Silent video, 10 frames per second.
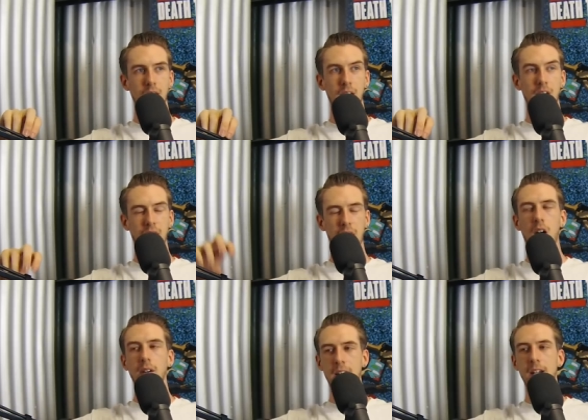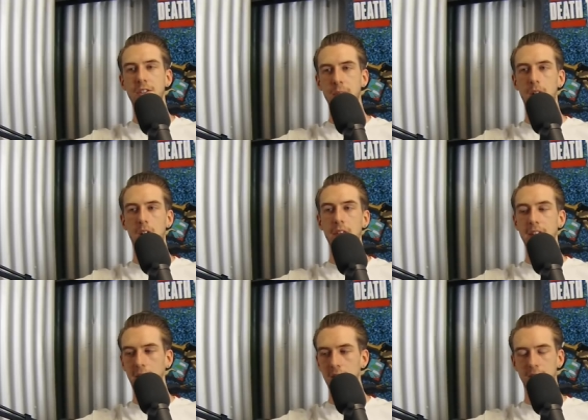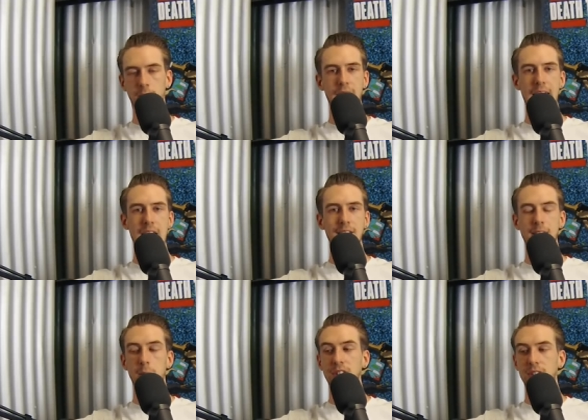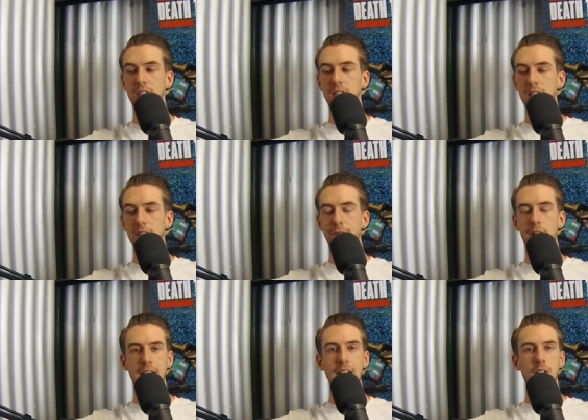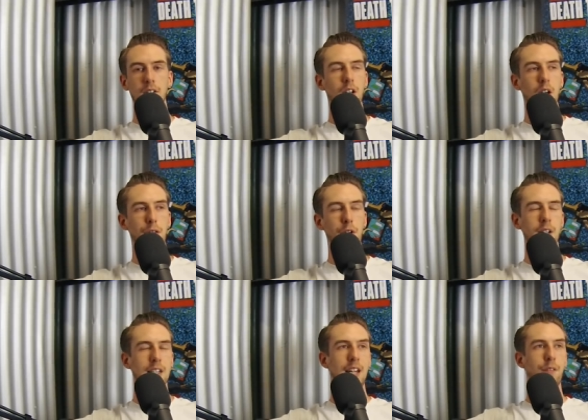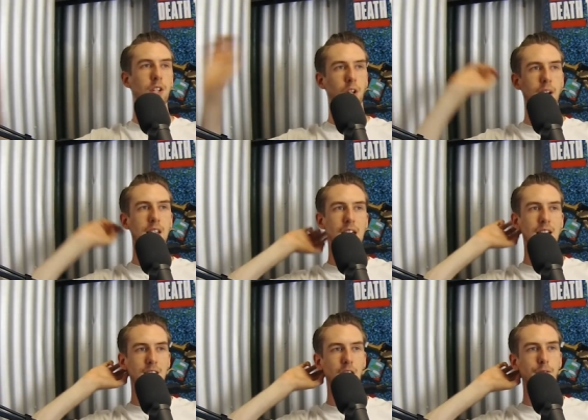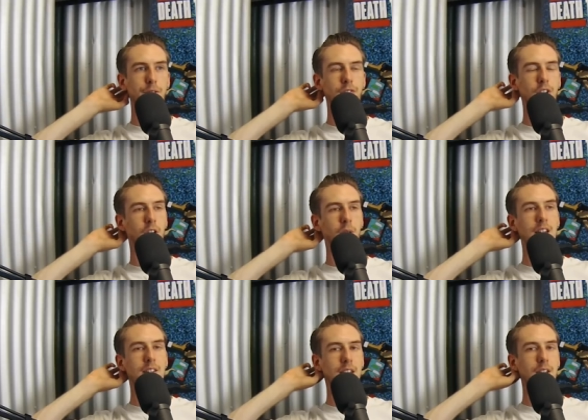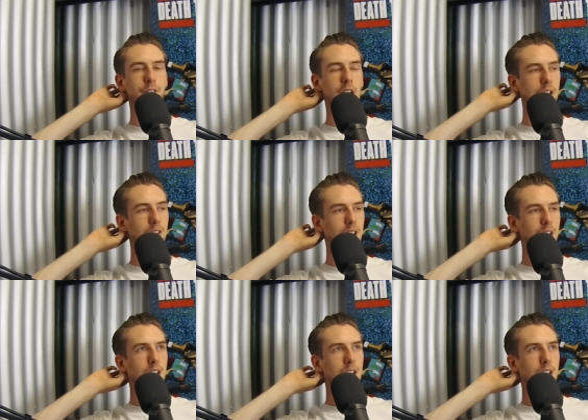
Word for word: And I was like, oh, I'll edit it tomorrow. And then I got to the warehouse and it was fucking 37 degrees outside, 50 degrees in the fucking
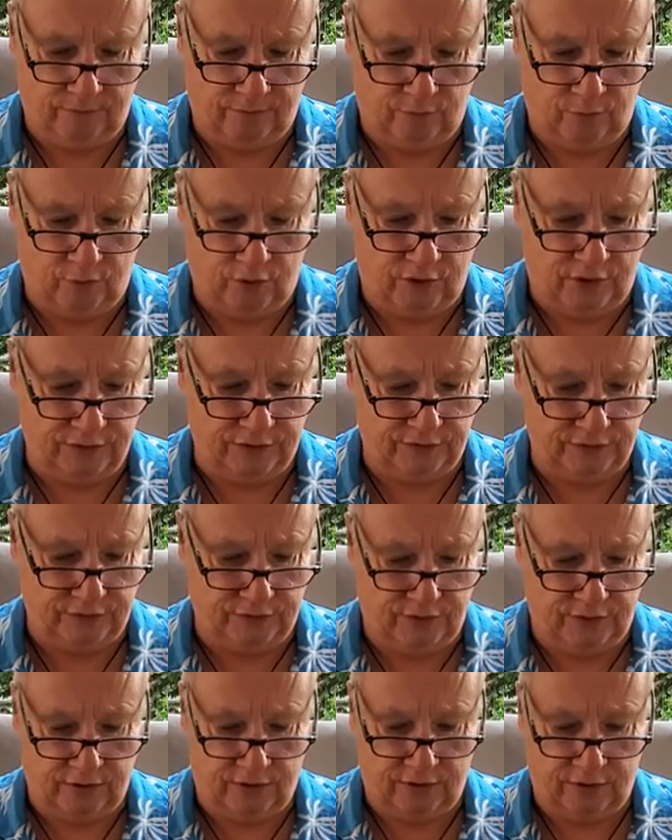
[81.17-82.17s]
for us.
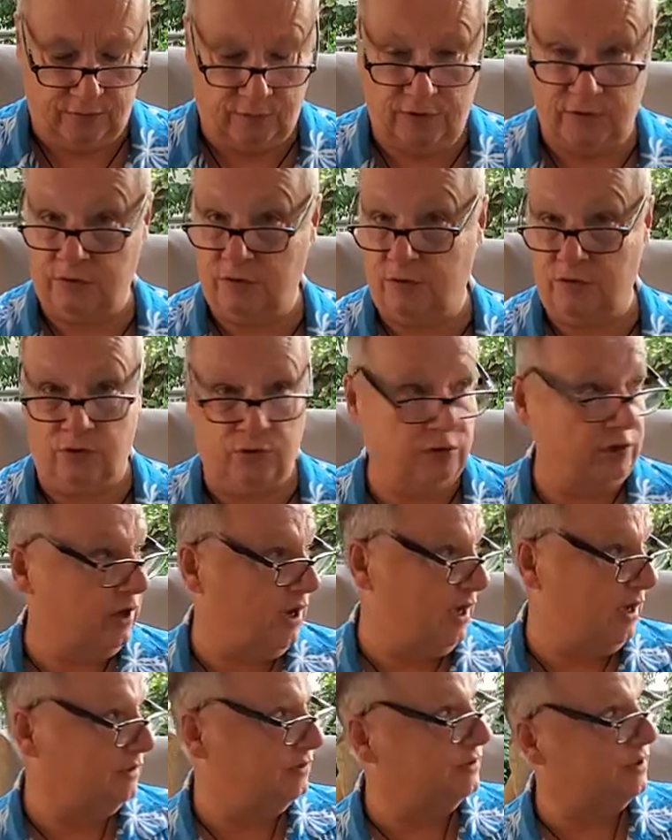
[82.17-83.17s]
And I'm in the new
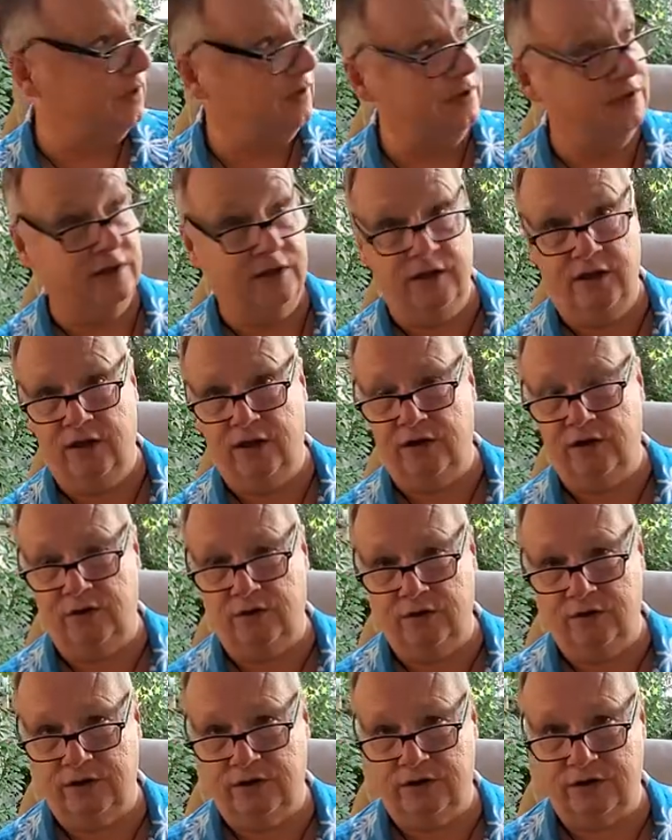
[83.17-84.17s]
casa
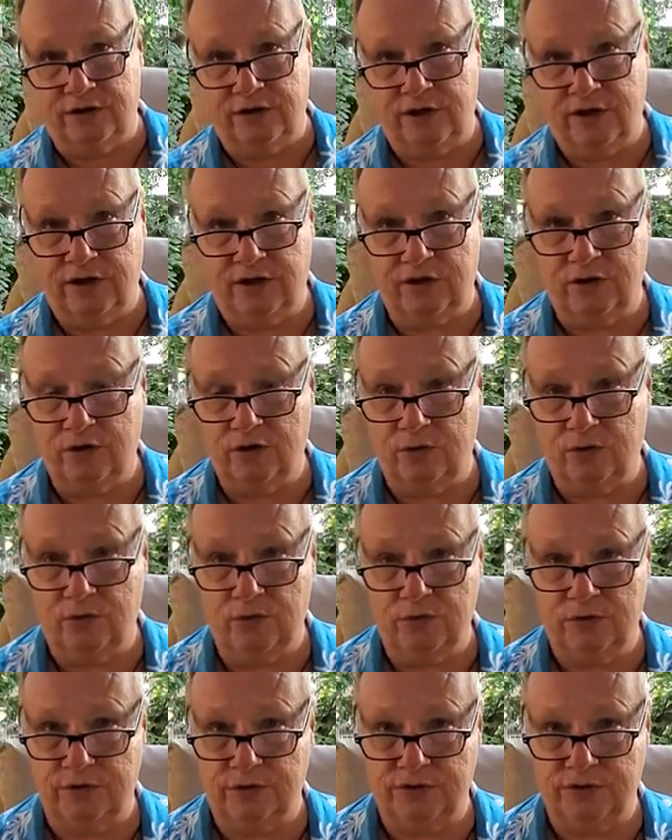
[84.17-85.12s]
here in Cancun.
━━━
__What you are asked to do__. Set down the entries above exactly, and keep every picture out of your copy.

__Solution for this task__.
Silent video, 10 frames per second.
Word for word: And I was like, oh, I'll edit it tomorrow. And then I got to the warehouse and it was fucking 37 degrees outside, 50 degrees in the fucking
[81.17-82.17s]
for us.
[82.17-83.17s]
And I'm in the new
[83.17-84.17s]
casa
[84.17-85.12s]
here in Cancun.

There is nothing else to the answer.